Dataset entries

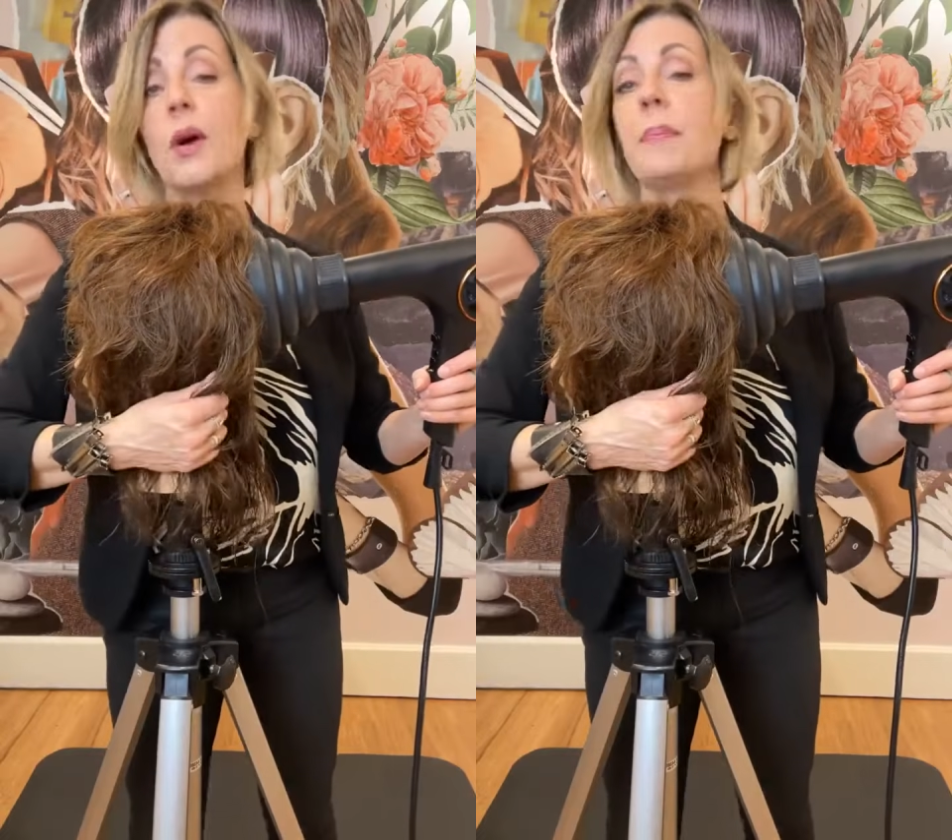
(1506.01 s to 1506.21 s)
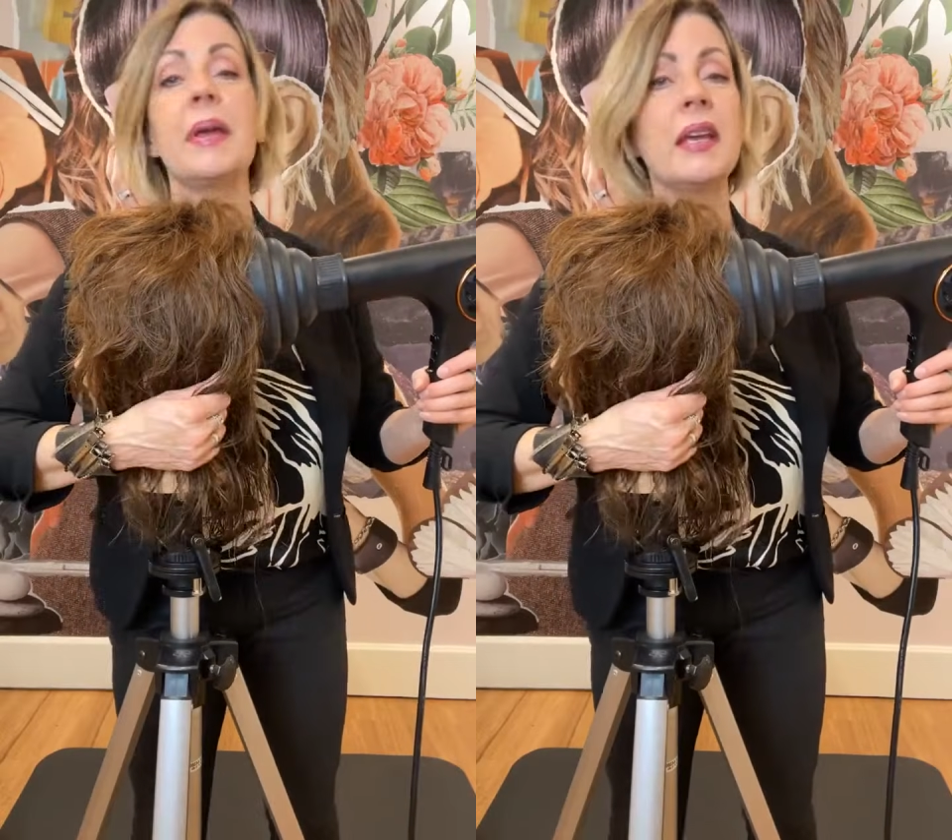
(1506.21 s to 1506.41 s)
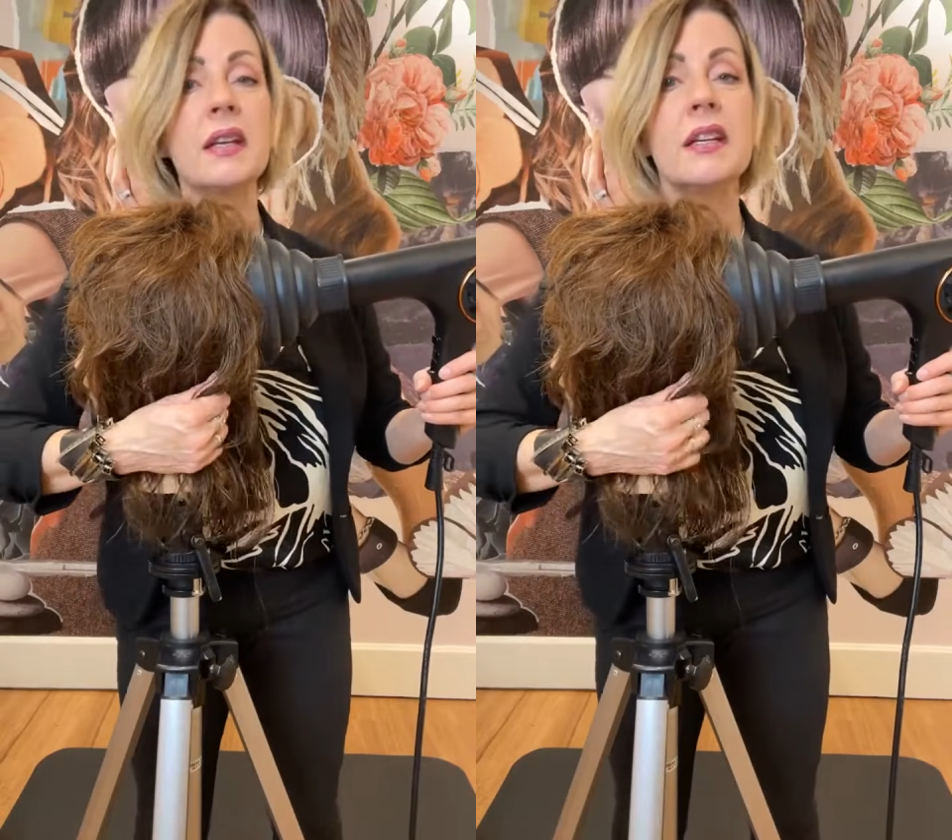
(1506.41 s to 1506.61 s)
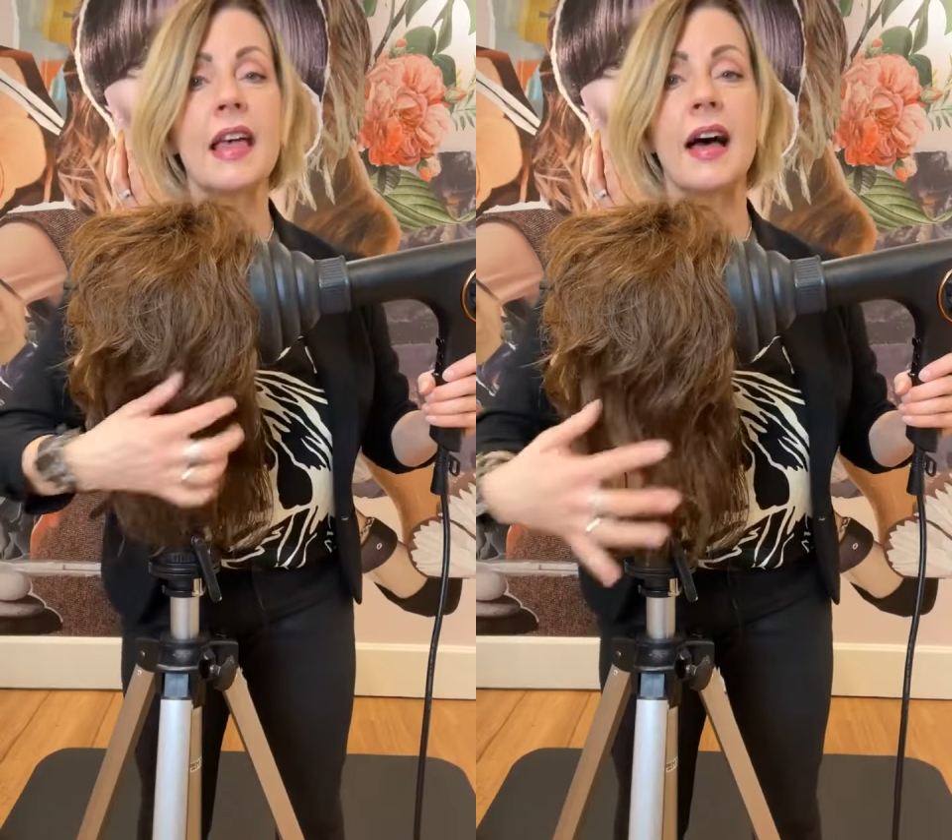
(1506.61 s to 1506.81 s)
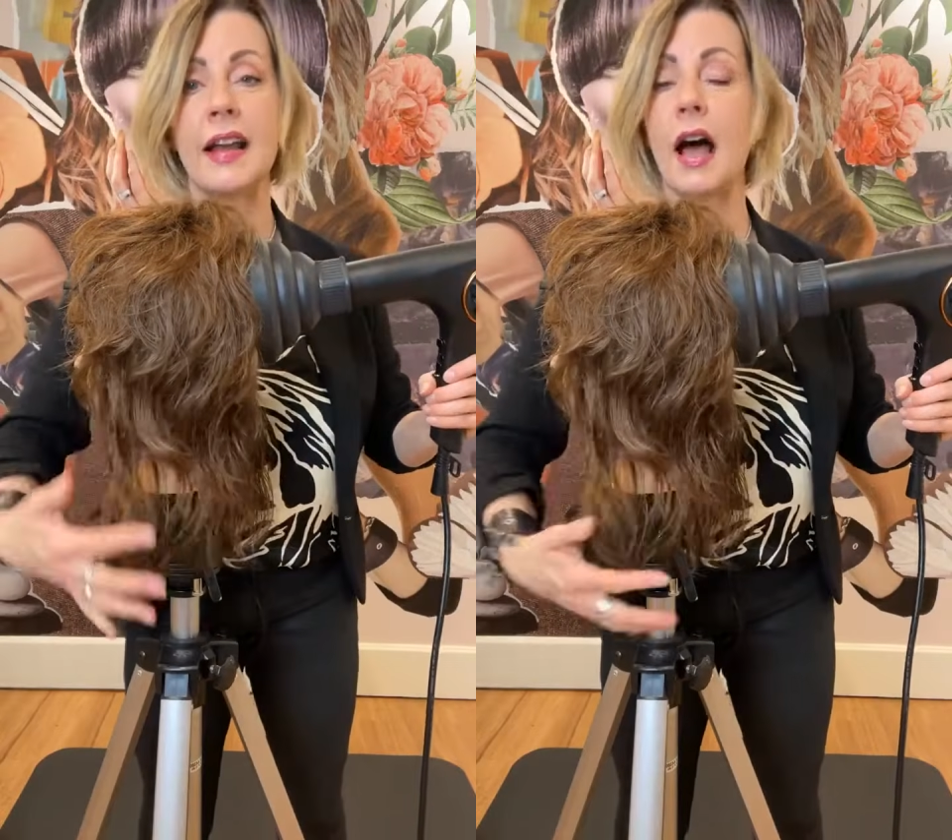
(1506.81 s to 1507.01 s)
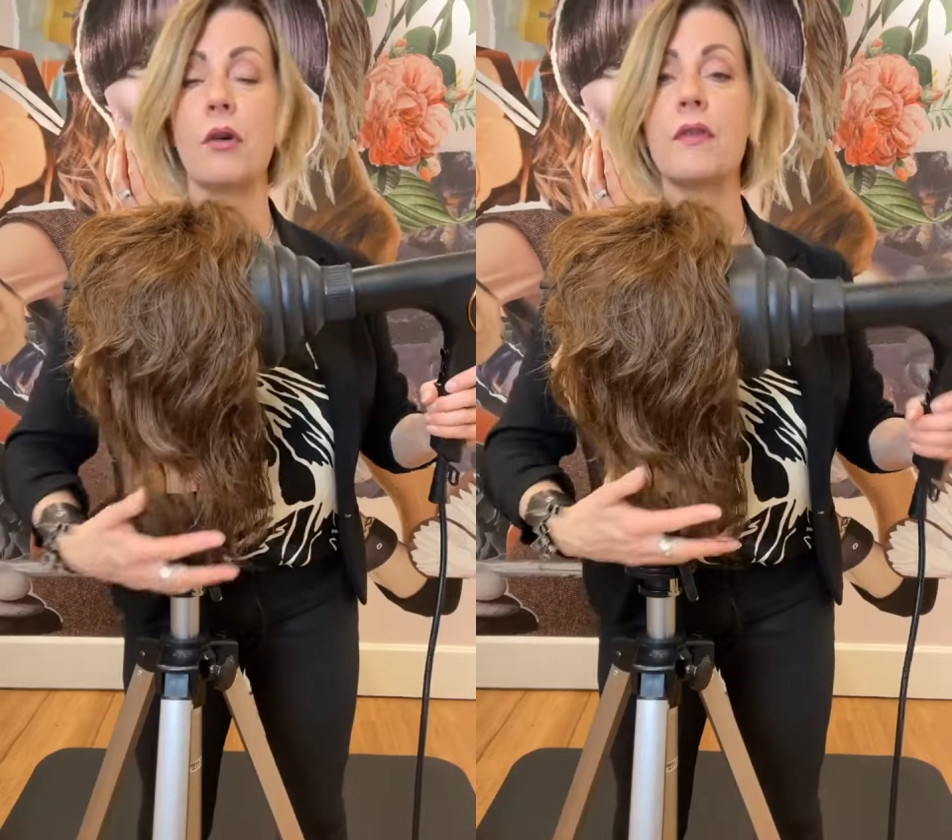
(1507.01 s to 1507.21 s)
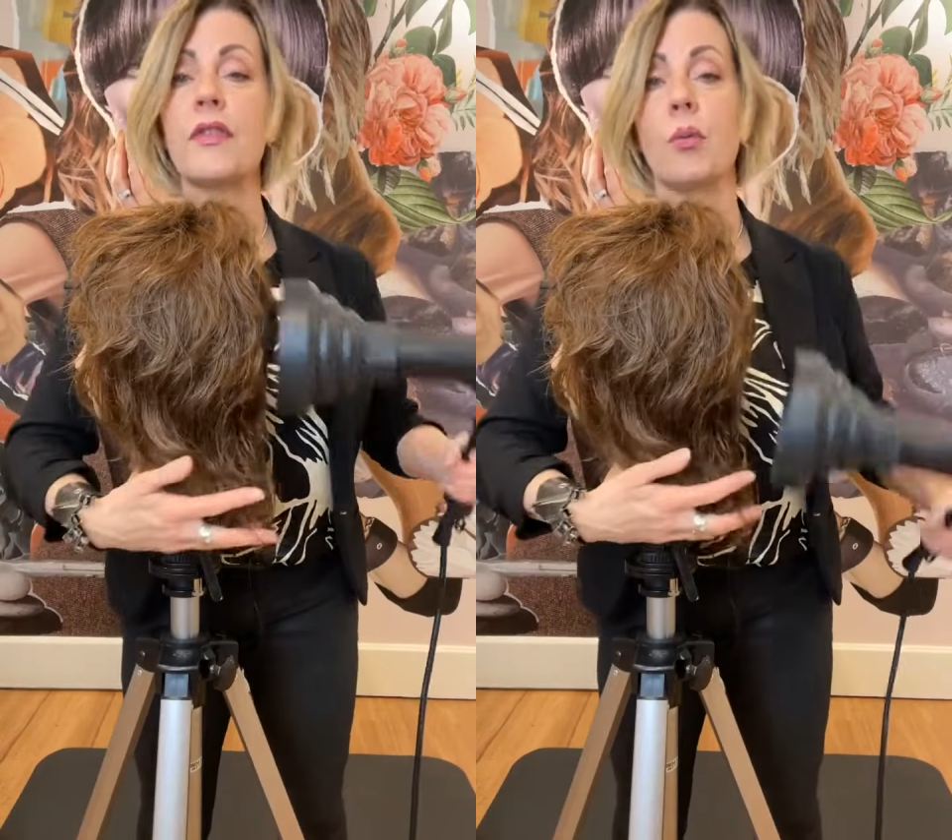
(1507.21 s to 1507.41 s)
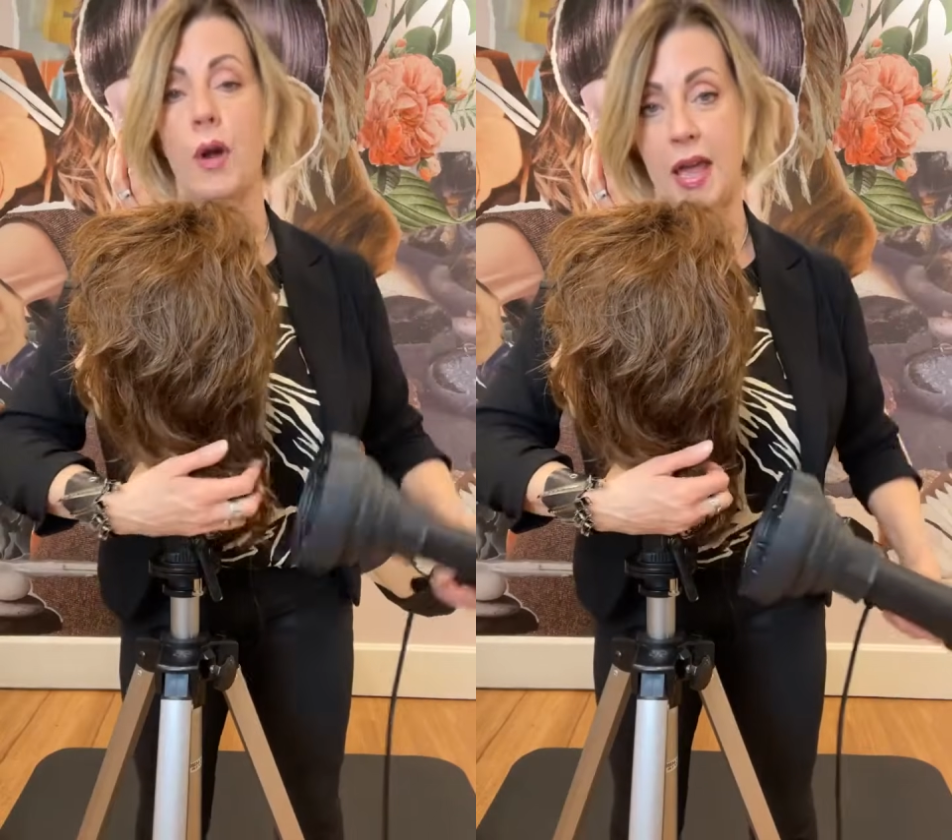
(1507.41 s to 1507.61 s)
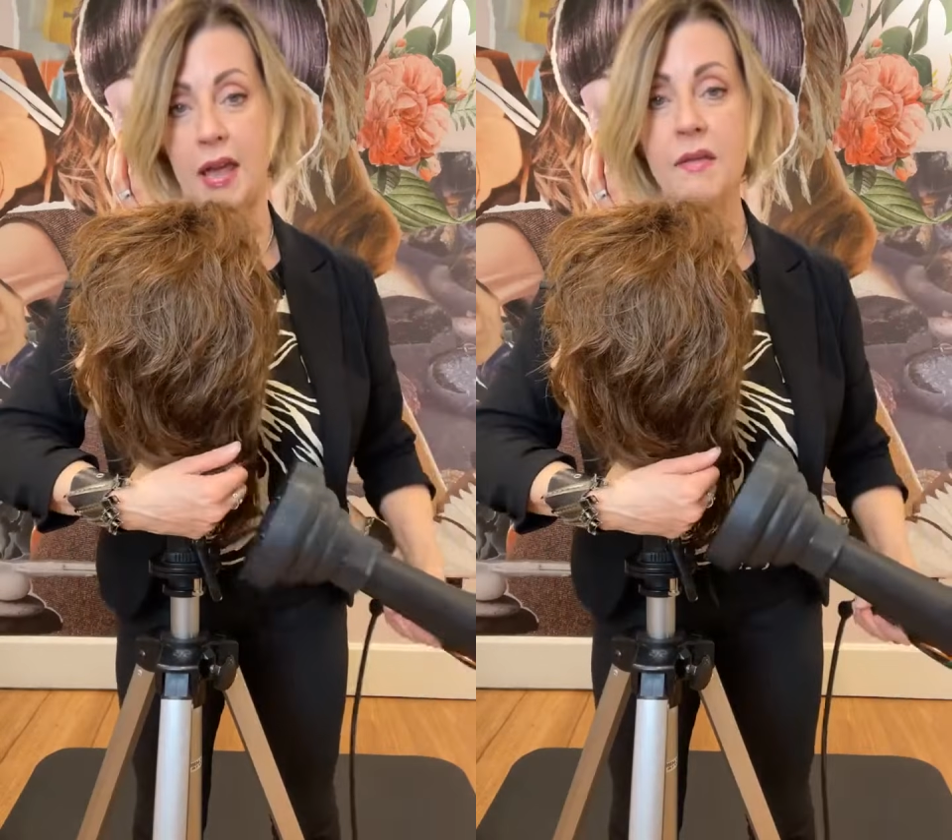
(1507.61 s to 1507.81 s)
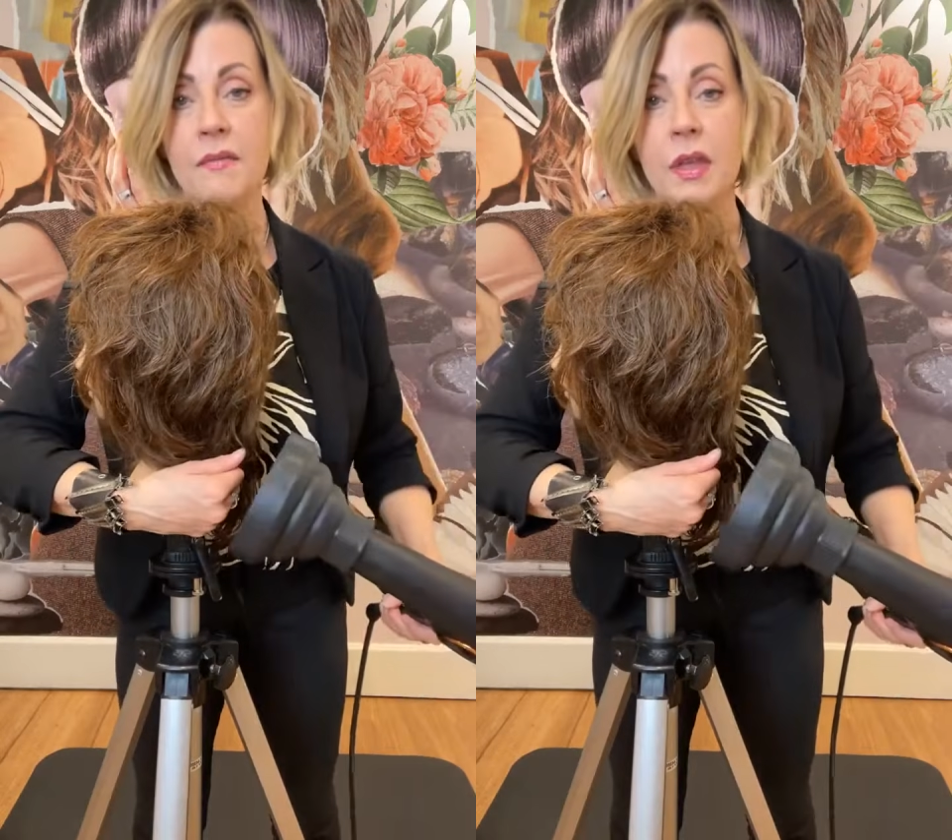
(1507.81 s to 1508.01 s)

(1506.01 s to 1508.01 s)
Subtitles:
So I pinned that out of the way,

About this exercise: This task calls for the lines from the line holding "(1507.41 s to 1507.61 s)" through the last line above, restated word for word with both ends included and the pictures dropped.

Result for this task:
(1507.41 s to 1507.61 s)
(1507.61 s to 1507.81 s)
(1507.81 s to 1508.01 s)

(1506.01 s to 1508.01 s)
Subtitles:
So I pinned that out of the way,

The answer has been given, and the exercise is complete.